If at some point the node had been completely unreachable (a socket connection attempt failed), HealthChecker would have declared it dead sooner. Where, for example, the problem is a disconnected network cable, the "Max Time" is likely to be even shorter:
2000 + 1[3 * 1000) + ( 2 * 1000 ) = 7000
In this case, HealthChecker declares a node dead in no more than 7 seconds.
Tolerant
The following settings create a HealthChecker with a higher tolerance for interruptions in network communications and long GC cycles:
<property name="l1.healthcheck.l2.ping.enabled" value="true" />
<property name="l1.healthcheck.l2.ping.idletime" value="5000" />
<property name="l1.healthcheck.l2.ping.interval" value="1000" />
<property name="l1.healthcheck.l2.ping.probes" value="3" />
<property name="l1.healthcheck.l2.socketConnect" value="true" />
<property name="l1.healthcheck.l2.socketConnectTimeout" value="5" />
<property name="l1.healthcheck.l2.socketConnectCount" value="10" />
According to the HealthChecker "Max Time" formula, the maximum time before a remote node is considered to be lost is computed in the following way:
5000 + 10 [( 3 x 1000 ) + ( 5 x 1000)] = 85000
In this case, after the initial idletime of 5 seconds, the remote failed to respond to ping probes but responded to every socket connection attempt, indicating that the node is reachable but not functional (within the allowed time frame) or excessively long GC cycle. This tolerant HealthChecker configuration declares a node dead in no more than 85 seconds.

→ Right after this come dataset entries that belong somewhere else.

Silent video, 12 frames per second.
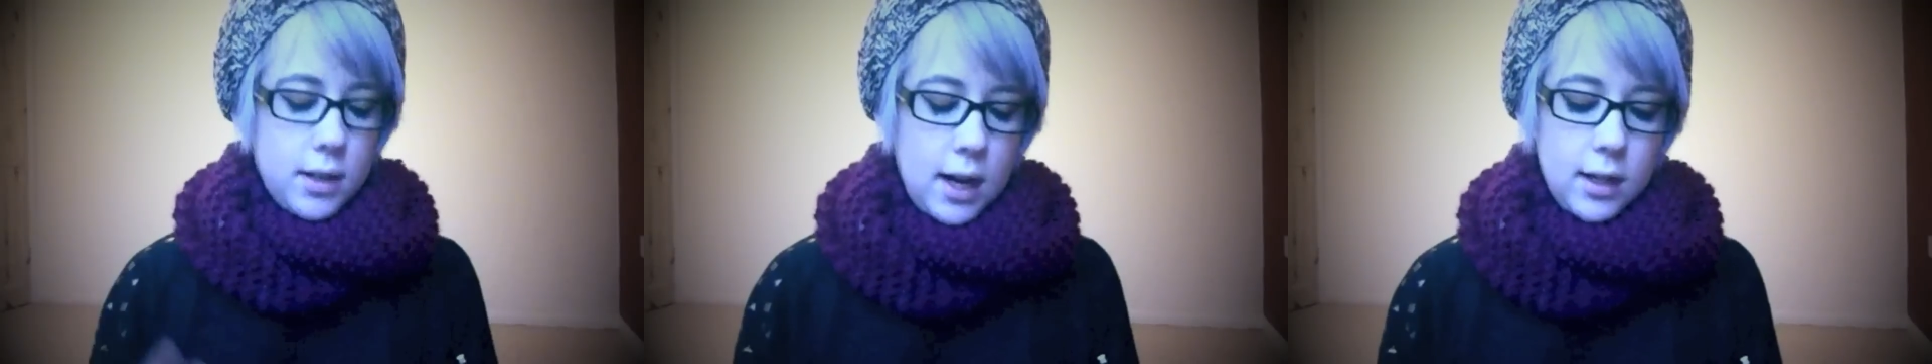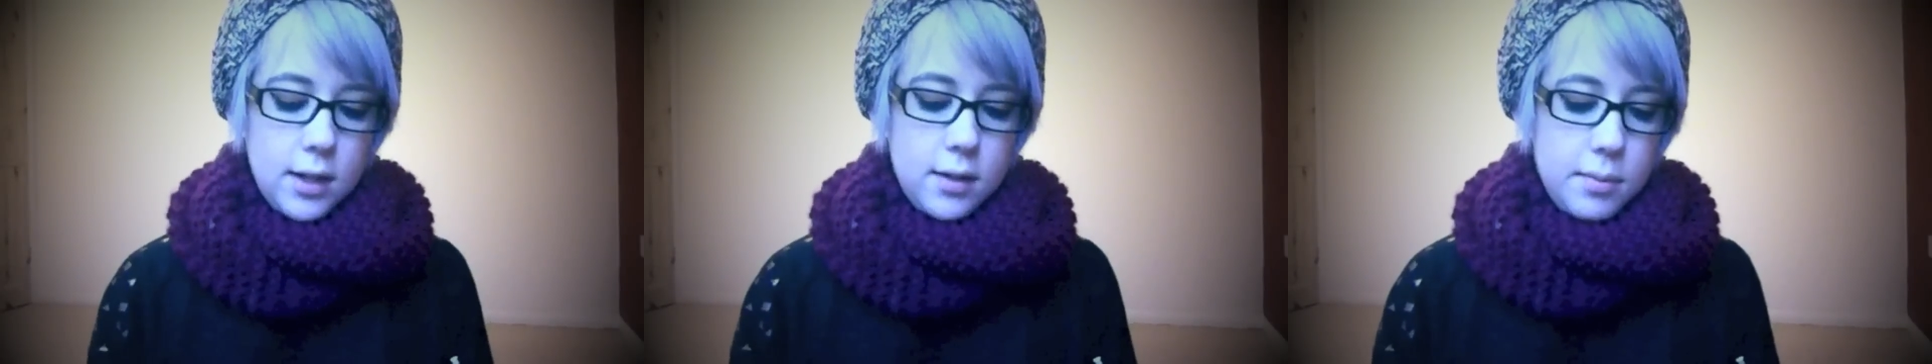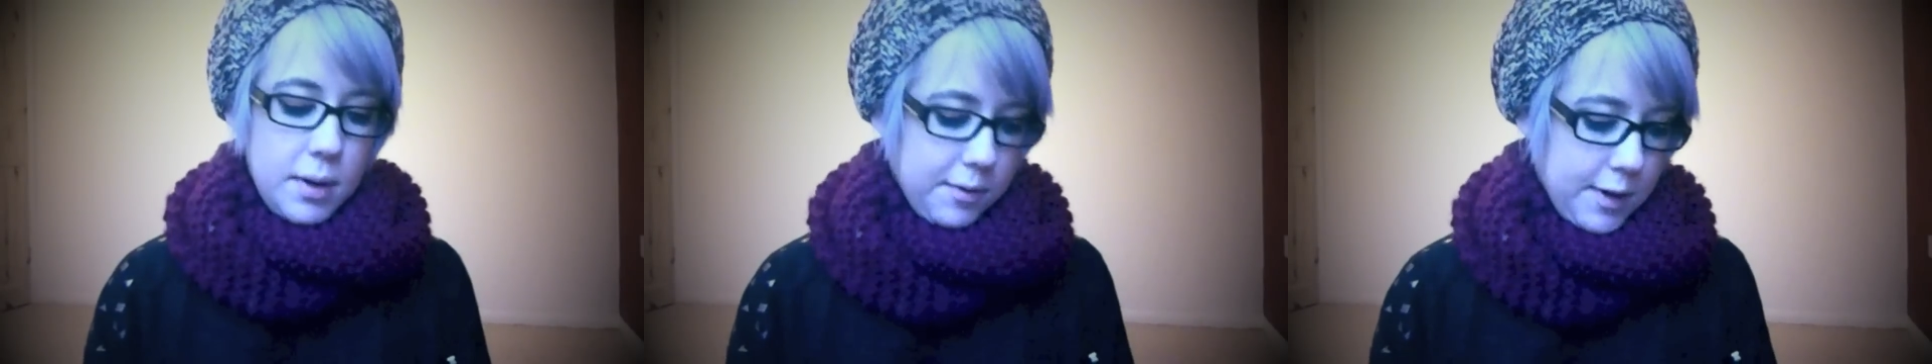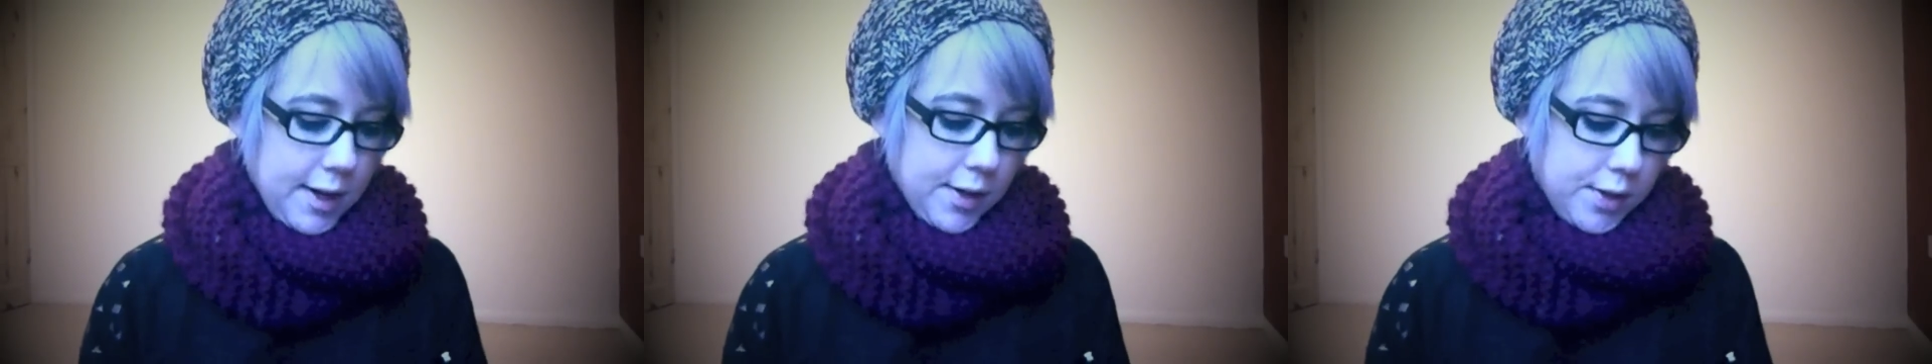colours on my
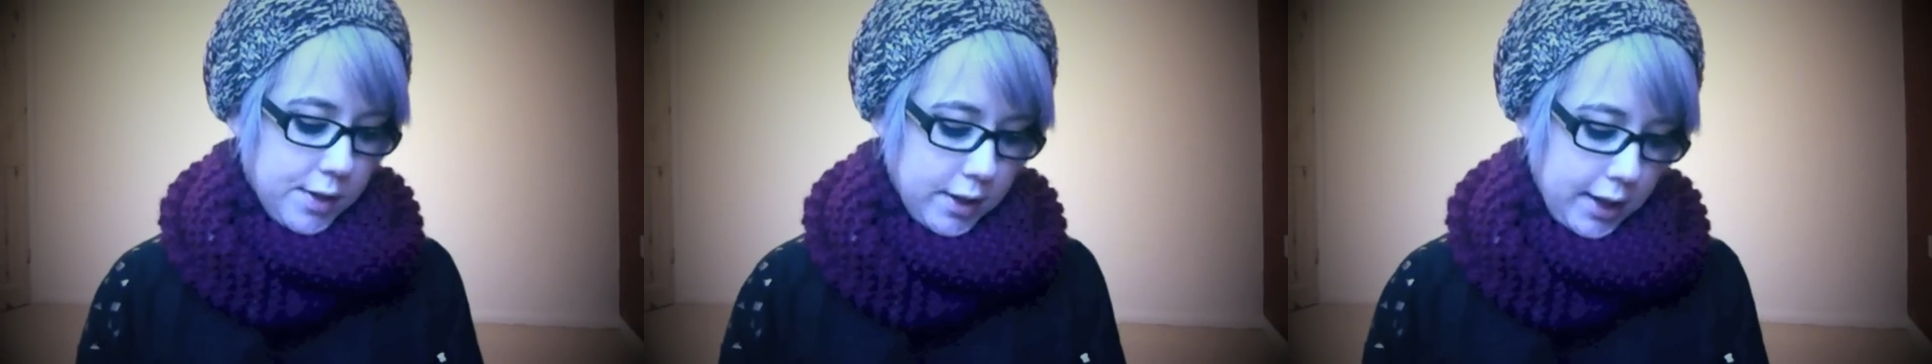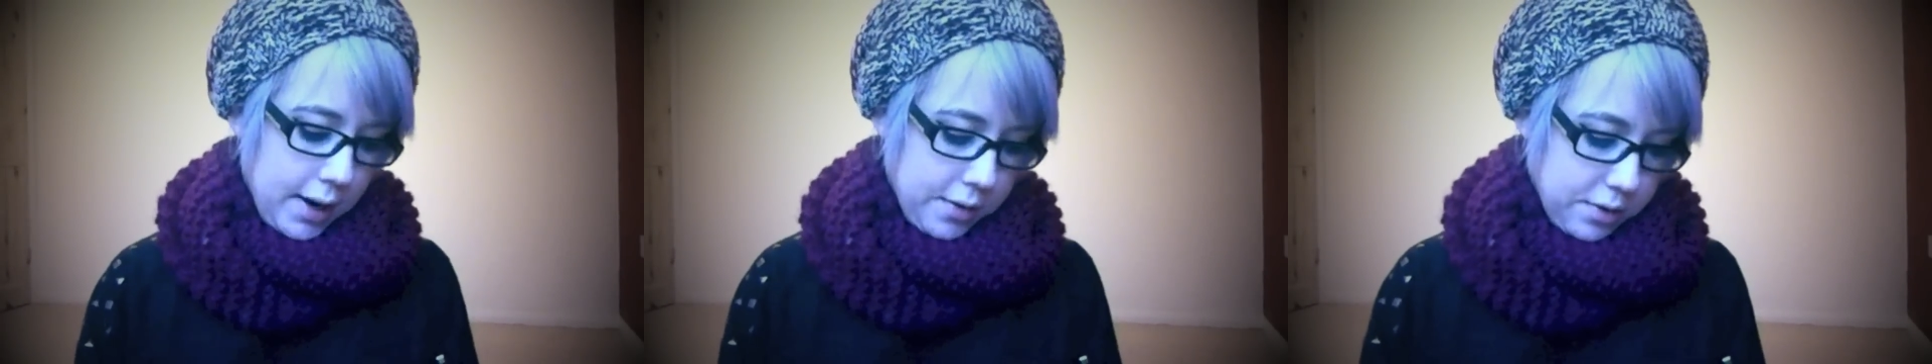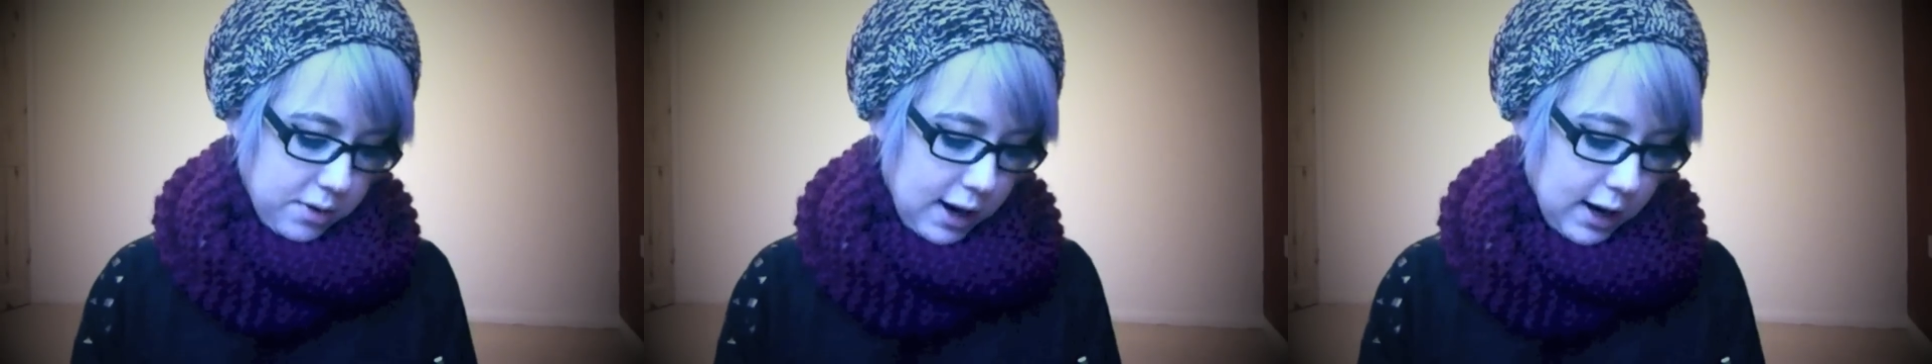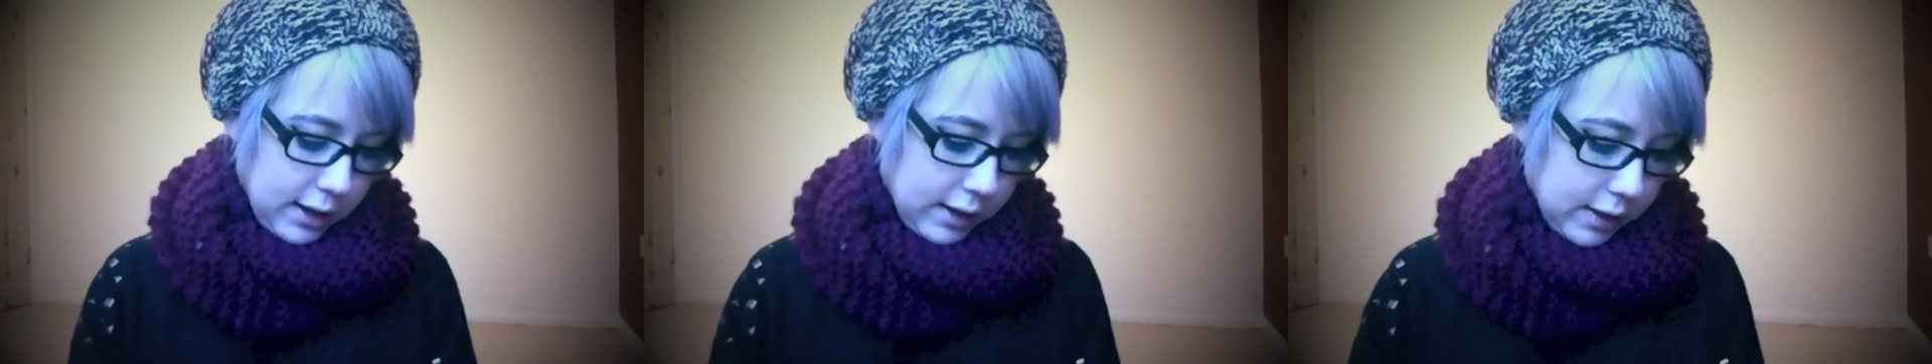face just to
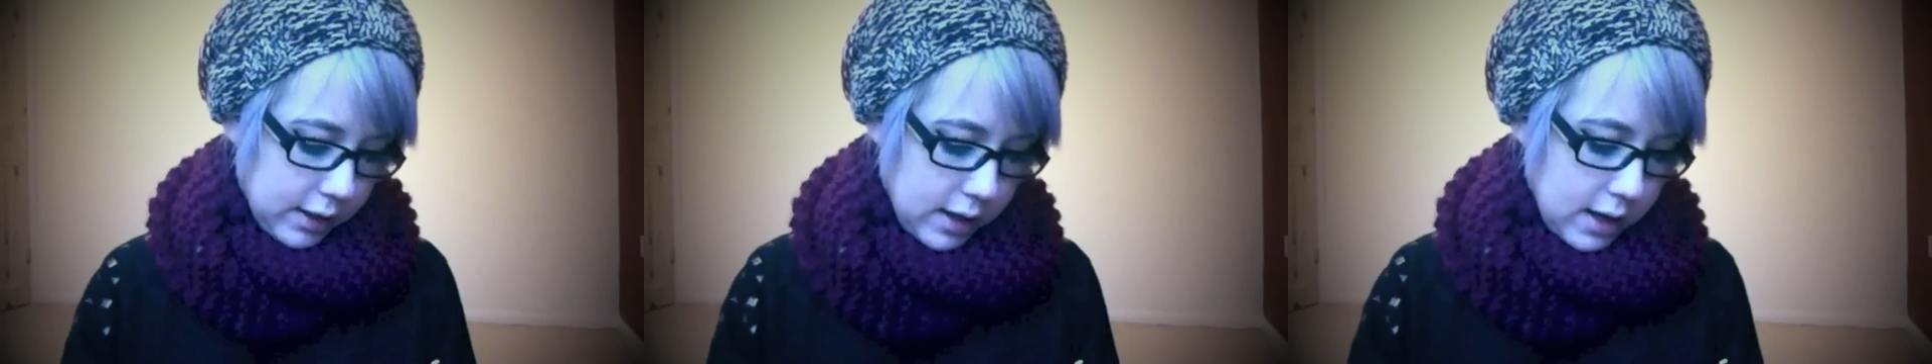counteract.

If at some point the node had been completely unreachable (a socket connection attempt failed), HealthChecker would have declared it dead sooner. Where, for example, the problem is a disconnected network cable, the "Max Time" is likely to be even shorter:
5000 + 1[3 * 1000) + ( 5 * 1000 )] = 13000
In this case, HealthChecker declares a node dead in no more than 13 seconds.